An ISS annotation is often based on more than just one type of sequence-based evidence. Often, a host of searches are performed for any given query protein. These searches might include BLAST, profile HMMs, TMHMM, SignalP, PROSITE, InterPro, etc. Evaluation of output from these search tools (bear in mind that every search may not yield results for every protein) leads an annotator to a particular ISS annotation for a particular protein. For example, a BLAST search might reveal that a query protein matches an experimentally characterized protein from another species at 50% identity over the full lengths of both proteins. After reading literature about the match protein, the curator sees that the match protein is known to contain a domain located in the plasma membrane and another domain that extends into the cytoplasm. It is also known from the literature that the experimentally characterized match protein requires the binding of ATP to function. TMHMM analysis of the query protein predicts several membrane spanning regions in one half of the protein (consistent with location in a membrane). In addition there are PROSITE and Pfam results which reveal the presence of an ATP-binding domain in the other half of the protein which TMHMM predicts to be cytoplasmic. These four search results taken together point to a probable identification of the query protein as having the function of the match protein.
It is advised that curators carefully review other supporting evidence for terms transferred using ISS, particularly when transferring from annotations originating from high throughput experiments (evidence codes HTP, HDA, HMP, HGI, HEP).
PMID:8674114 describes comparative analysis of several newly identified and previously characterized snoRNAs. They list a number of sequence features, both conserved sequence elements and a region of complementarity to rRNA, and spacings that are characteristic of box C/D snoRNAs. As the authors don't develop a predictive method, the analysis they describe isn't considered to be a model, so ISM is not appropriate. As being a member of the box C/D snoRNA family is predictive for being a methylation guide, one could make annotations for a number of snoRNAs based on this paper. Note that the yeast U24 gene (snR24) is also experimentally characterized in this paper. Thus, for snR24 from S. cerevisiae, it is possible to make annotations using both the ISS and the IMP evidence codes, or one might choose not to make the ISS-based annotation for snR24 since experimental evidence is available.

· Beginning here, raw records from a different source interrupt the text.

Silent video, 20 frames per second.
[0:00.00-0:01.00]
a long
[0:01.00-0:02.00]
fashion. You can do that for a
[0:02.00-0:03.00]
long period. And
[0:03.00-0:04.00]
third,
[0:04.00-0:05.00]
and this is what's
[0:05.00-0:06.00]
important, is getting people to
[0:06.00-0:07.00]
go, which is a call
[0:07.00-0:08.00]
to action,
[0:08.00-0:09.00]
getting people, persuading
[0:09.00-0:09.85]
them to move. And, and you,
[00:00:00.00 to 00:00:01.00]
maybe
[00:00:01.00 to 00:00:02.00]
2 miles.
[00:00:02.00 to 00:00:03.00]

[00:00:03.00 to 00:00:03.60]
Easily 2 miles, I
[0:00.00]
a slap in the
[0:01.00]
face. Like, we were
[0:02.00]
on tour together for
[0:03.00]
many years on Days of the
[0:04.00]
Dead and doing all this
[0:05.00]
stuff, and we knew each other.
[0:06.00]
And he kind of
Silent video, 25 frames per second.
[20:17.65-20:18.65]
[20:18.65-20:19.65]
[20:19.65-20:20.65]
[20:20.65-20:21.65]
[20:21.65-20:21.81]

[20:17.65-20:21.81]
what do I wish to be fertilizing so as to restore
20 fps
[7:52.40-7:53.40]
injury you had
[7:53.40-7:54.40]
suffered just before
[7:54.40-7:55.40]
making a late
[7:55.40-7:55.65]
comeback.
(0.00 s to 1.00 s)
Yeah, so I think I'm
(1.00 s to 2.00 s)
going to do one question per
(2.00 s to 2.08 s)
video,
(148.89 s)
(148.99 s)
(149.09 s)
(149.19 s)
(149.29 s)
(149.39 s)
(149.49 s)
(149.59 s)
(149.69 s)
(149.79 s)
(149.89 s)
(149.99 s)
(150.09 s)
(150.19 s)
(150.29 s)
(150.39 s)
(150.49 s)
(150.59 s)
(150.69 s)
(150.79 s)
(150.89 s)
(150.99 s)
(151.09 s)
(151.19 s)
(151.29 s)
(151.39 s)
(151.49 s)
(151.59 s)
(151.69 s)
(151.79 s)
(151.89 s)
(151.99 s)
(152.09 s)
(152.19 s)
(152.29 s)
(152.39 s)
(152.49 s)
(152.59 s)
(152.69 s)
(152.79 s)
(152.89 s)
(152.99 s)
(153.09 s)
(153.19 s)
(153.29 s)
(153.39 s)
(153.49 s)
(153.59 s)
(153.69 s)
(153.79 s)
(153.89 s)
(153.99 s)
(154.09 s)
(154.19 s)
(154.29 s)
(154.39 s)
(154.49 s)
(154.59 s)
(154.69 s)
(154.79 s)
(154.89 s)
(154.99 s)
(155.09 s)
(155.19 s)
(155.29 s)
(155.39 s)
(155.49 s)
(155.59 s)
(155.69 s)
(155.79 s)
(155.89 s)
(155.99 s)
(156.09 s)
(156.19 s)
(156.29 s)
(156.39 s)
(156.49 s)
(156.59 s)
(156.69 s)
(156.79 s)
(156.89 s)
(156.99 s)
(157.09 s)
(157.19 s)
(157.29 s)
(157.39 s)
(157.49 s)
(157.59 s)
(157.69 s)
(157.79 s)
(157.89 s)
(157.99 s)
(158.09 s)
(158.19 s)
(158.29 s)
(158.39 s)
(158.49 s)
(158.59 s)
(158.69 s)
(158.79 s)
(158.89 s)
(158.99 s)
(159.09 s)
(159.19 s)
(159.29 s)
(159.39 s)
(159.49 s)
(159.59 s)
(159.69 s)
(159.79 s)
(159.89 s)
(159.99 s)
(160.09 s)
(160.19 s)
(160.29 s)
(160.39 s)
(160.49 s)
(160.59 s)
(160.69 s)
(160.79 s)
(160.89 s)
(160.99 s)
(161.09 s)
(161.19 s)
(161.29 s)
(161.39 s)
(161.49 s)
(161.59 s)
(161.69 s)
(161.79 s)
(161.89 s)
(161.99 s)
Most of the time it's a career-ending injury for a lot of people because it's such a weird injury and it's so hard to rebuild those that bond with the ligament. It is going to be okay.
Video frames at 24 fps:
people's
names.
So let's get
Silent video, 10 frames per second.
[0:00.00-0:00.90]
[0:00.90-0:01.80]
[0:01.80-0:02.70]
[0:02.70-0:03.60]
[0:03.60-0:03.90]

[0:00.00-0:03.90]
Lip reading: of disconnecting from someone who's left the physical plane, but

Use of the With/From Field for ISS

The ISS evidence code requires curators to enter a stable database identifier for the interacting entity in the With/From field of the Gene Association File (GAF).
If the With/From value is a gene or gene product, then there must be experimental, or IC evidence, for the original annotation.
Acceptable types of entries in the With/From field include:
- Genes or Gene Products (designated 'GP')
- Protein-Containing Complexes (PCC)
and are illustrated in Table 1:

DB Object ID	DB Object Symbol	GO ID	DB:Reference	Evidence Code	With (or) From
12345	GP1	GO:0008150 (biological process)	PMID:12345678	ISS	GP2
12345	GP1	GO:0003674 (molecular function)	PMID:12345678	ISS	GP2
12345	GP1	GO:0005575 (cellular component)	PMID:12345678	ISS	GP2
67890	PCC1	GO:0008150 (biological process)	PMID:12345678	ISS	PCC2
67890	PCC1	GO:0003674 (molecular function)	PMID:12345678	ISS	PCC2
67890	PCC1	GO:0005575 (cellular component)*	PMID:12345678	ISS	PCC2

Cellular component annotations made between a protein-containing complex and a GO Cellular Component (CC) term are intended to reflect a 'part_of' relationship between the complex and the GO CC term. Curators should not make GO CC annotations that are the equivalent of a cross reference between a complex identifier and a GO term, as this information should already be captured in the xrefs field of the GO CC term.

Note that older ISS annotations may not contain an entry in the With/From field. This is because an entry in the With/From field for ISS evidence codes was not always mandatory. However, to ensure that entities used in the With/From field are those for which experimental evidence exists, an entry in the With/From field is now required.